=== Your assignment ===
Exactly the lines from the start of the entries through the line with "[0:11.00-0:11.10]" are required in the output, with no pictures among them.
++++++++
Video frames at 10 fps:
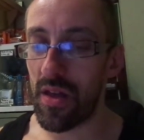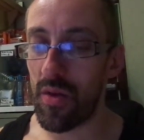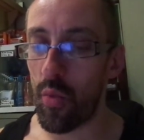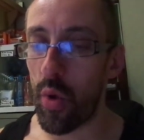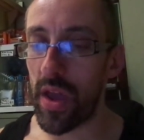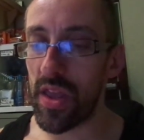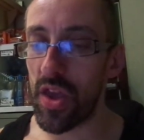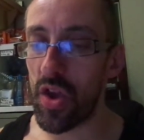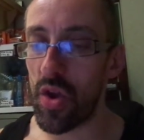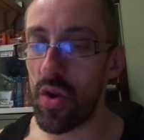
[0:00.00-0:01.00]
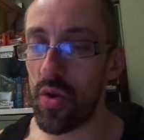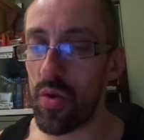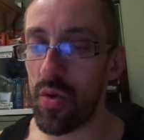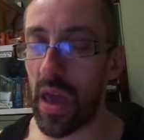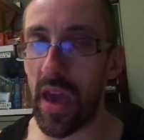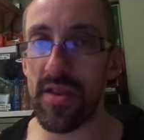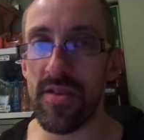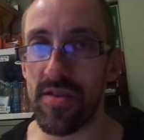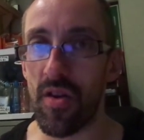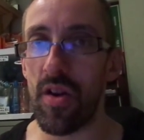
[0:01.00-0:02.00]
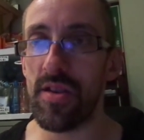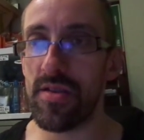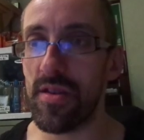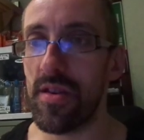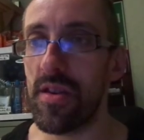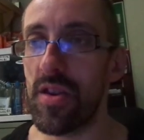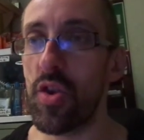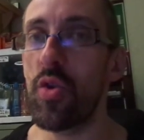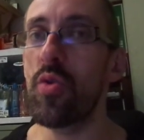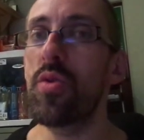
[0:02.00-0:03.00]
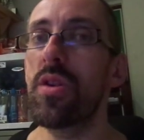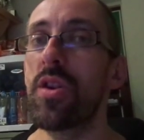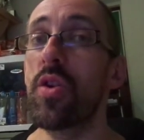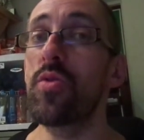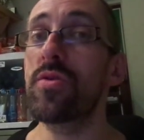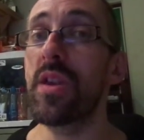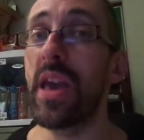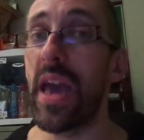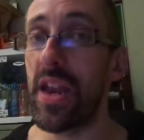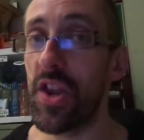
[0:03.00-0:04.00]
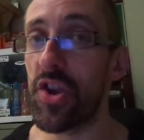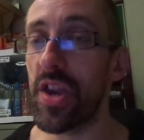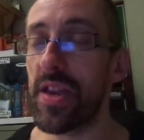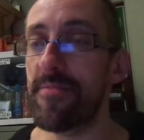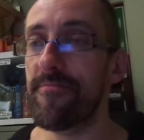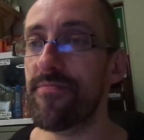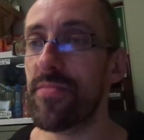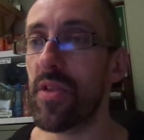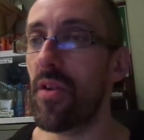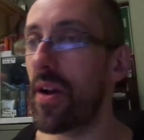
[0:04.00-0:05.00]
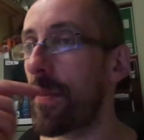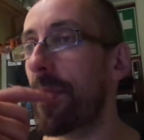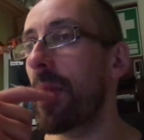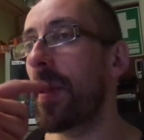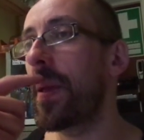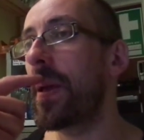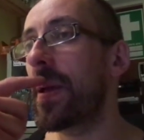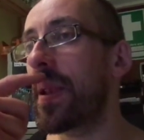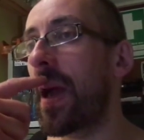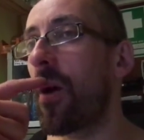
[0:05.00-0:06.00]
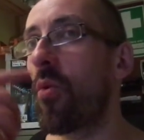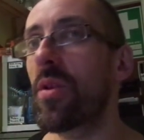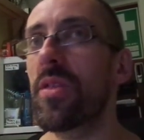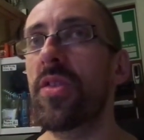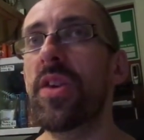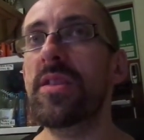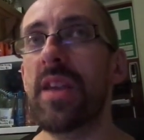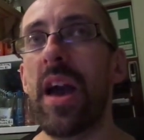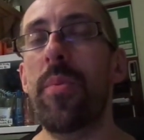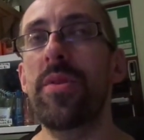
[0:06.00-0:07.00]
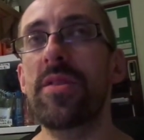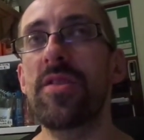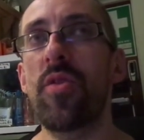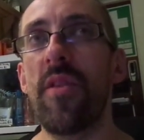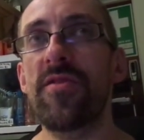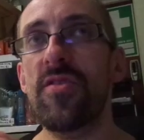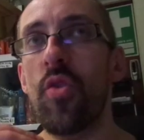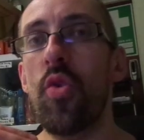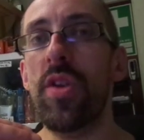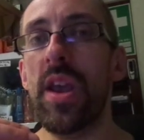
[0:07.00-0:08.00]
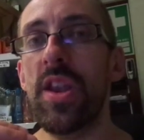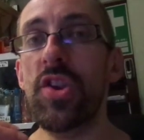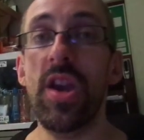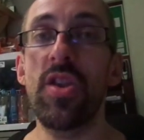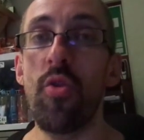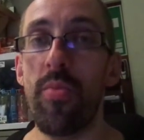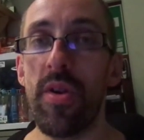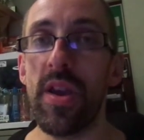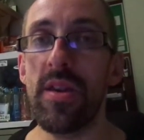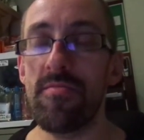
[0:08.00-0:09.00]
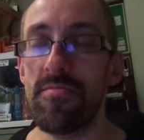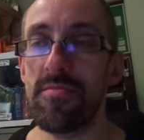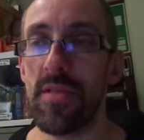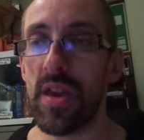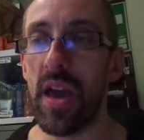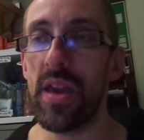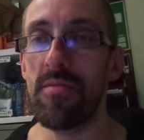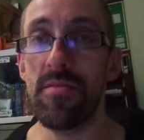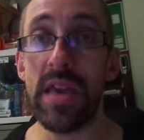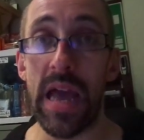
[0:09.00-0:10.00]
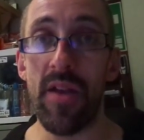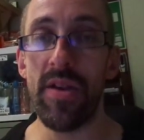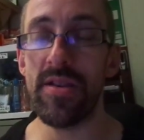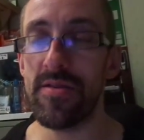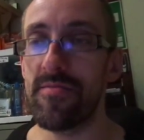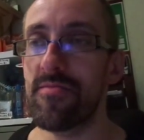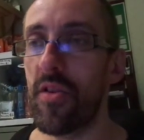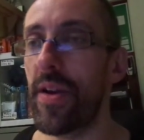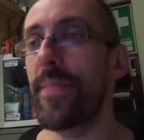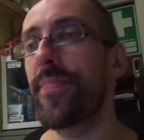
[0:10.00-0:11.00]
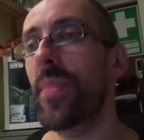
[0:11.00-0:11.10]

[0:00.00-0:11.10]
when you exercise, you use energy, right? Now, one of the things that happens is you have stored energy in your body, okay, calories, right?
++++++++
=== Answer area ===
Video frames at 10 fps:
[0:00.00-0:01.00]
[0:01.00-0:02.00]
[0:02.00-0:03.00]
[0:03.00-0:04.00]
[0:04.00-0:05.00]
[0:05.00-0:06.00]
[0:06.00-0:07.00]
[0:07.00-0:08.00]
[0:08.00-0:09.00]
[0:09.00-0:10.00]
[0:10.00-0:11.00]
[0:11.00-0:11.10]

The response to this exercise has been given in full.